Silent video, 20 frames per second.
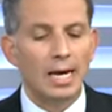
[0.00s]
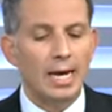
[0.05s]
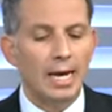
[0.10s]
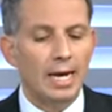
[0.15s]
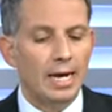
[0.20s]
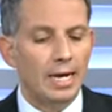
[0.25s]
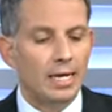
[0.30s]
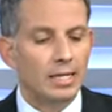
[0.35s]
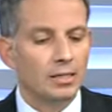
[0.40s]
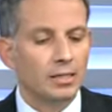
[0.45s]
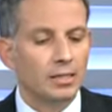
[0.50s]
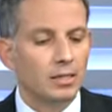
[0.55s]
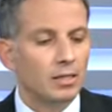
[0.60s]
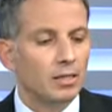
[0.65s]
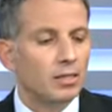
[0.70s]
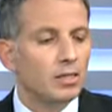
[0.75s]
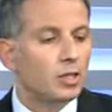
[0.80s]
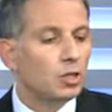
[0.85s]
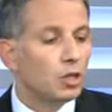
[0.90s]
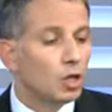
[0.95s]
And
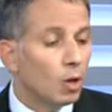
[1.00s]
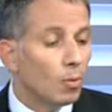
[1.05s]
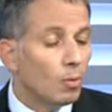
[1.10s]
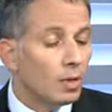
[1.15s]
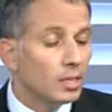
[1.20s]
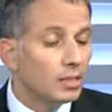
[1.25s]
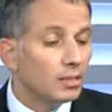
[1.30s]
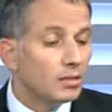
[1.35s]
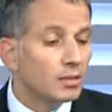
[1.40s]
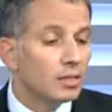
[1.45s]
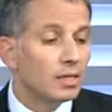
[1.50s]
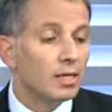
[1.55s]
you know what?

+++++

### [Task details]
Please output the listing above in full, exactly as given, without its images.

### [Expected answer]
Silent video, 20 frames per second.
[0.00s]
[0.05s]
[0.10s]
[0.15s]
[0.20s]
[0.25s]
[0.30s]
[0.35s]
[0.40s]
[0.45s]
[0.50s]
[0.55s]
[0.60s]
[0.65s]
[0.70s]
[0.75s]
[0.80s]
[0.85s]
[0.90s]
[0.95s]
And
[1.00s]
[1.05s]
[1.10s]
[1.15s]
[1.20s]
[1.25s]
[1.30s]
[1.35s]
[1.40s]
[1.45s]
[1.50s]
[1.55s]
you know what?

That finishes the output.